Il y a trois ans, le Parc national de Port-Cros a été le premier à mettre en place un stage d’apnée en direction de ses agents. Encadrés par l’association Innovaqua, ces stages ont été relayés par l’Aten et se sont diversifiés. Ils mixent l’approche de l’apnée et de la sécurité sur et sous l’eau.
Avec le développement de la fréquentation des espaces marins de Méditerranée (180 millions de touristes actuellement, 300 millions prévus en 2020), on peut penser que les prérogatives des gardes des Aires marines protégés vont évoluer. Élargi à la sécurité, leur domaine de compétence se doublera d’une prise en charge, plus active, de la gestion de la biodiversité. L’apnée est le moyen le plus approprié de répondre à cette nouvelle donne. En effet, sa facilité d’utilisation, sa logistique légère, sa mise en œuvre rapide, lui permet d’être un outil très performant pour des opérations de contrôle sous-marin immédiat ou pour une intervention de secours subaquatique.
Il est réaliste d’imaginer que la fréquentation touristique aura un impact sur le milieu. Là encore, l’apnée peut être utilisée comme outil de vigilance écologique et comme moyen d’expertise visuelle ou photographique (dégâts provoqués par un ancrage ou bilan sur une zone particulièrement sensible en fin de saison estivale).
L’apnée permet aussi de réaliser des programmes scientifiques in situ. Elle autorise le suivi ichtyologique ou l’inventaire des populations de certaines espèces avec précision parce qu’elle permet de mixer les techniques scientifiques de comptage et celles d’observation et d’approche empruntées aux pêcheurs sous-marins.

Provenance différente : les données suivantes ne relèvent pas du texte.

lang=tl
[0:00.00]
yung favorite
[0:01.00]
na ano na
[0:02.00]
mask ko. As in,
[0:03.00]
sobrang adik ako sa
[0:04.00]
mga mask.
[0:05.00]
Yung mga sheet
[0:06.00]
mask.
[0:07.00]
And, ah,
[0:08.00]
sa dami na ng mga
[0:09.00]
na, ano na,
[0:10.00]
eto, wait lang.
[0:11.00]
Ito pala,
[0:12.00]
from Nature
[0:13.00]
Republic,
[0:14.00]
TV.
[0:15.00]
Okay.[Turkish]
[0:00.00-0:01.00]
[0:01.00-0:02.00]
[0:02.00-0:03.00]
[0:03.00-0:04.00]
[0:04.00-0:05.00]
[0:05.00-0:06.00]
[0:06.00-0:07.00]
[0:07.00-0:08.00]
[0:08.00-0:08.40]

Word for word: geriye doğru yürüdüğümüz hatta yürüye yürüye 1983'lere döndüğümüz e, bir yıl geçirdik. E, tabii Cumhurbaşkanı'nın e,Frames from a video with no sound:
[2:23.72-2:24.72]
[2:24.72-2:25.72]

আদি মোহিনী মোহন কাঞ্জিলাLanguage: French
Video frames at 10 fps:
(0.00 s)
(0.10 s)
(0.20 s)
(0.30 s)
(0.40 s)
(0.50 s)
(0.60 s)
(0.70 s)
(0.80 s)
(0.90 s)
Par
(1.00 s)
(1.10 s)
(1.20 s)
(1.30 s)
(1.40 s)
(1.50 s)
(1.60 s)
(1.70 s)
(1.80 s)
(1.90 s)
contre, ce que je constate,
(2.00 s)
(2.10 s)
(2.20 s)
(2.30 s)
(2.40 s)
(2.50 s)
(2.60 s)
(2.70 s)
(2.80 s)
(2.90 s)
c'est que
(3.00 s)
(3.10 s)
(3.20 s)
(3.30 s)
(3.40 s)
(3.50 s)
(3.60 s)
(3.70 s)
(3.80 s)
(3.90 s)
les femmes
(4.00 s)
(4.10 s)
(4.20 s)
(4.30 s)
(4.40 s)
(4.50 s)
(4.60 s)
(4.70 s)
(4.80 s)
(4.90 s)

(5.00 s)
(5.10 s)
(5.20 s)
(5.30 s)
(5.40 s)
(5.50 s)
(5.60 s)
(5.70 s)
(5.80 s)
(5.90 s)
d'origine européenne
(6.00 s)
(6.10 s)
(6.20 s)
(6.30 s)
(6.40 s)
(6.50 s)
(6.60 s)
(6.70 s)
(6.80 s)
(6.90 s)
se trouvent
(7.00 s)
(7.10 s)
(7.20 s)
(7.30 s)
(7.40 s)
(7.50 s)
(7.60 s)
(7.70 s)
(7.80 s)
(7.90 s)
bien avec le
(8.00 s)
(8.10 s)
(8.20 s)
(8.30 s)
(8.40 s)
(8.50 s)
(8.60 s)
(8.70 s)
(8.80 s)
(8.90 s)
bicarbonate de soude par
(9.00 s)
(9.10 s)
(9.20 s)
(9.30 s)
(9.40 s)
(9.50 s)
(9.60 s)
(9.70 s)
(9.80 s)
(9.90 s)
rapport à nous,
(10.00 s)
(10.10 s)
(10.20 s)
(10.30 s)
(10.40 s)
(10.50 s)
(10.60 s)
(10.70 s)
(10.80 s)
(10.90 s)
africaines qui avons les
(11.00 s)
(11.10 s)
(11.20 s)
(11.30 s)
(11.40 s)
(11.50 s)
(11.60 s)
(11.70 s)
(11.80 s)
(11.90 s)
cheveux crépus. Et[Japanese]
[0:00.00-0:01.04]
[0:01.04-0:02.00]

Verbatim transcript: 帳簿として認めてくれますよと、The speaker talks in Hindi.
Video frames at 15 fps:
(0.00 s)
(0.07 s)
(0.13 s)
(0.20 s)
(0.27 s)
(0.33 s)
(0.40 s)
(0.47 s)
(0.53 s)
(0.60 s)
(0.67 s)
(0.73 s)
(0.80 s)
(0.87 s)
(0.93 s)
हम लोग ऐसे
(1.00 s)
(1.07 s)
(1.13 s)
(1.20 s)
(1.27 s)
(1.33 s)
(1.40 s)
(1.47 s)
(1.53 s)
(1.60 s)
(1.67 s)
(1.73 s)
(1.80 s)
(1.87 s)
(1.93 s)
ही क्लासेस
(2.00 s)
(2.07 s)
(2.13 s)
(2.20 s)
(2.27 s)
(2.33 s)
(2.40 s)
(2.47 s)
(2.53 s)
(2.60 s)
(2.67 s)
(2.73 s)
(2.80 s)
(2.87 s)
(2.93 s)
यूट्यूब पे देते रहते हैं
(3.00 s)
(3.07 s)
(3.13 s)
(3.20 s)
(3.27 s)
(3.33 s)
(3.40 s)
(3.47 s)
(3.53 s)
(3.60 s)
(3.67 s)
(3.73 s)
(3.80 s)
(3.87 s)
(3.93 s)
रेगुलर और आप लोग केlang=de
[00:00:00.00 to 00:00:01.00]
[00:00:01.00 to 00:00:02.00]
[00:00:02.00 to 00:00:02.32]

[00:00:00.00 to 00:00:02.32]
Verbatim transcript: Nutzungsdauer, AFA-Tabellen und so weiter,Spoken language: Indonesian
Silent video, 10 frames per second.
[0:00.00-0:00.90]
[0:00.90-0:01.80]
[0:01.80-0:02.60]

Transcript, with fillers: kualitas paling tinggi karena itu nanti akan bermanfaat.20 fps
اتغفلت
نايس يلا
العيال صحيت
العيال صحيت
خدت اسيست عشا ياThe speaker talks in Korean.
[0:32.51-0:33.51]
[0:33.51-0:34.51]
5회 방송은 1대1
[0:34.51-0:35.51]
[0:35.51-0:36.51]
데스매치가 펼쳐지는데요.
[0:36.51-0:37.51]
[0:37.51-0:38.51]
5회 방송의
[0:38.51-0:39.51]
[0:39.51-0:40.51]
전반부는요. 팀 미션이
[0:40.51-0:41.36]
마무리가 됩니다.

Les apnéistes pêcheurs sous-marins du Groupe d’étude du mérou sont devenus incontournables pour leur connaissance sur l’éthologie de la faune. Par leur aptitude à se faufiler dans les éboulis, les anfractuosités rocheuses, ils excellent dans le comptage des juvéniles. Là encore, l’apnéiste a un avantage sur le plongeur scaphandre car il couvre un terrain beaucoup plus important.
La nécessité d’une formation spécifique adaptée aux objectifs professionnels se fait entrevoir. L’apnée détient beaucoup d’atouts pour devenir un outil d’appoint intégré aux métiers de la mer. Les rudiments d’apprentissage nécessaires à sa pratique sont vite assimilés. Destinés à des débutants sachant simplement nager, les stages de formation effectués sur cinq jours et dont l’aisance à quinze mètres est validée en fin de stage, sont là pour le confirmer. Cette validation demeure cependant une étape, un éveil à l’apnée. Seule une pratique régulière permet de progresser, amène à mieux cerner ses propres possibilités et à stabiliser définitivement cet apprentissage.